DATASET EXTRACT Start Marker

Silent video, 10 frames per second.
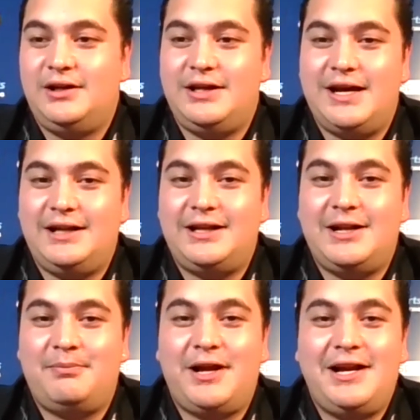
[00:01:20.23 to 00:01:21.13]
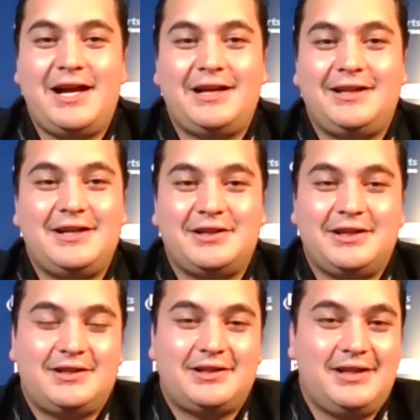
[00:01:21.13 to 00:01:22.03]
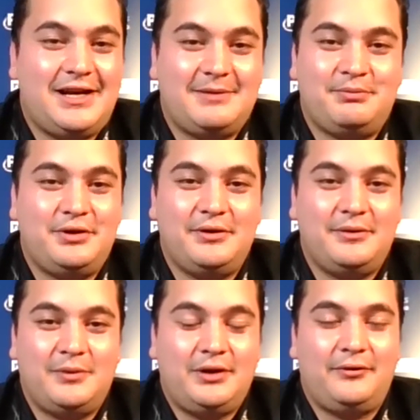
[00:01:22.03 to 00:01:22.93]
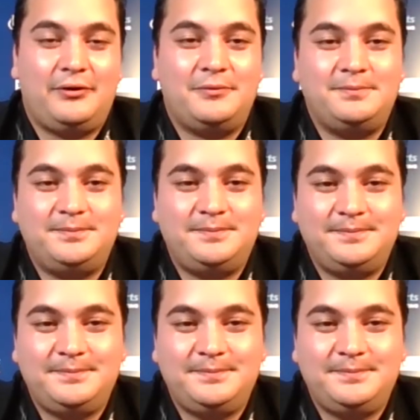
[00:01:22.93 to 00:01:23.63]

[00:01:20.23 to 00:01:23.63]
yeah, that I play like this, it's, yeah, wonderful.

DATASET EXTRACT End Marker

▸ EXERCISE INSTRUCTIONS: Write out the records above exactly as they stand, leaving out every picture.

▸ WRITTEN ANSWER:
Silent video, 10 frames per second.
[00:01:20.23 to 00:01:21.13]
[00:01:21.13 to 00:01:22.03]
[00:01:22.03 to 00:01:22.93]
[00:01:22.93 to 00:01:23.63]

[00:01:20.23 to 00:01:23.63]
yeah, that I play like this, it's, yeah, wonderful.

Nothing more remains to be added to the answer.